La vi chiquitica. Esas palabras no salían de su corazón. Era para que la escucharan los vecinos que ya habían aparecido por arte de magia. No quise contestarle, pues le hubiera dicho todas las verdades que tenía reprimidas. Ella nunca lo quiso. Él le sirvió para salir del atolladero en que la tenían metida la pobreza y las hijas que le había dejado su primer marido. No fue feliz sexualmente con él, ni él con ella. Un día intuí que el viejo era eyaculador precoz, y que ella lo odiaba por eso. Eso sí: él se desvivía por ella. Todo lo que conseguía era para la casa. A cambio, ella le fingía y lo soportaba. Tengo que decir la verdad: creo que nunca le puso un amante.
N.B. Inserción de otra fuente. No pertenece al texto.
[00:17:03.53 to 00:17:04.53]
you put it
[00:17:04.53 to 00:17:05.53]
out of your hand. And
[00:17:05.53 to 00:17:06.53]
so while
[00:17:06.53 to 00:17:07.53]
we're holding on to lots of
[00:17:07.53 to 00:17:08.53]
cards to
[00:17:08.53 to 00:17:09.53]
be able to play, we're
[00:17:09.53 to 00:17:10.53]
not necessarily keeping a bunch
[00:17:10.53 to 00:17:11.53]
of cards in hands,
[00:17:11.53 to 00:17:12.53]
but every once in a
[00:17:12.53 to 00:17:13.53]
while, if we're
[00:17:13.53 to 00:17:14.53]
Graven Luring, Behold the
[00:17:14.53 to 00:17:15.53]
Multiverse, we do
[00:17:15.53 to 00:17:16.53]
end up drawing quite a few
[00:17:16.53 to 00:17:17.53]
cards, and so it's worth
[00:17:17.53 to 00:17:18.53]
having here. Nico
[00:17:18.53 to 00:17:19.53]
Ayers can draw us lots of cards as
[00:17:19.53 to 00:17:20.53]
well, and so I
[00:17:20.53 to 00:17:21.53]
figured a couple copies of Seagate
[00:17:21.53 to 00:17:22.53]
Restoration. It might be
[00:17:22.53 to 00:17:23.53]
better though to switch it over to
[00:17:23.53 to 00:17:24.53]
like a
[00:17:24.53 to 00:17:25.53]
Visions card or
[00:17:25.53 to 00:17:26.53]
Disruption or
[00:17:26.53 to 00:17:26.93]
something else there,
Papá, como es fácil comprender, sufrió un accidente cerebral. Grave. Estuvo una semana en la clínica. Lo sometieron a toda clase de análisis. Varias escanografías. Lo atendieron tres médicos especialistas. Pero papá no dio signos de mejoría. Debo aceptar que la atención no pudo ser mejor. Los galenos decidieron que debíamos llevárnoslo a la casa. Así, convertido en un mineral, o en un vegetal, para mejor decir, papá consumía su tiempo.
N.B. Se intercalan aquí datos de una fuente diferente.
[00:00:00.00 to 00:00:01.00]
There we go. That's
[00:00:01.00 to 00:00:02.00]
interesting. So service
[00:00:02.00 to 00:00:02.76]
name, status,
Yo no lo vi, pero mis hermanos aseguran que él lloraba cuando alguno de ellos se le acercaba y le hablaba. Sus ojos paralizados se llenaban de lágrimas, que luego le corrían por los costados. Conmigo no se comportaba así. Yo le agarraba las manos o le decía breves palabras cariñosas. En esa cama había que hacerle de todo, pero de todo, todo. Ustedes se imaginan. En esta situación, mejorando y empeorando, demoró tres años. Más de novecientos días. Qué castigo para mamá, también para nosotros. Sus compañeros de religión le rezaban todos los días. Varios grupos se turnaban. Ellos decían tener fe en que él se recuperaría. Todo fue inútil. Dios no los atendió. O ya tendría señalado su destino, como dijo doña Margarita con la Biblia abierta en el libro de Job. Una tarde papá dejó de respirar. Casi nadie se dio cuenta. Murió sin compañía. Cuando la hermana menor dio el grito de alarma, todos salimos a verlo. No se le movía el pecho. De nada sirvió el espejo en la nariz. Tampoco los masajes en el tórax. Una hora después vino el médico y sólo atinó a decir: “no se preocupen, ya descansó”. “En la viña del Señor”, completó doña Margarita que ya estaba en la cabecera del difunto, siempre lambona, dándoselas de diligente y servicial. Al instante, mamá perdió el conocimiento. Dio un grito y se desvaneció. La llevaron a una butaca y empezaron a echarle menticol. Nada que volvía. La atención, pues, se bifurcó. Unos con papá, otros con mamá. Yo preferí quedarme con el cadáver del viejo. Él fue un hombre auténtico y, sí, estaba muerto de verdad. Lo de mamá podía ser teatro. Deseos de mostrar lo que no se siente, lo que nunca se ha sentido. Ganas de ser atendida para expiar en parte su cuota de culpa. Ella nunca quiso a papá y pierde el conocimiento para no llorar. Cree que las lágrimas son o pueden ser su forma de perdón. Perdón para ella. Que de hoy en adelante tanto lo necesita.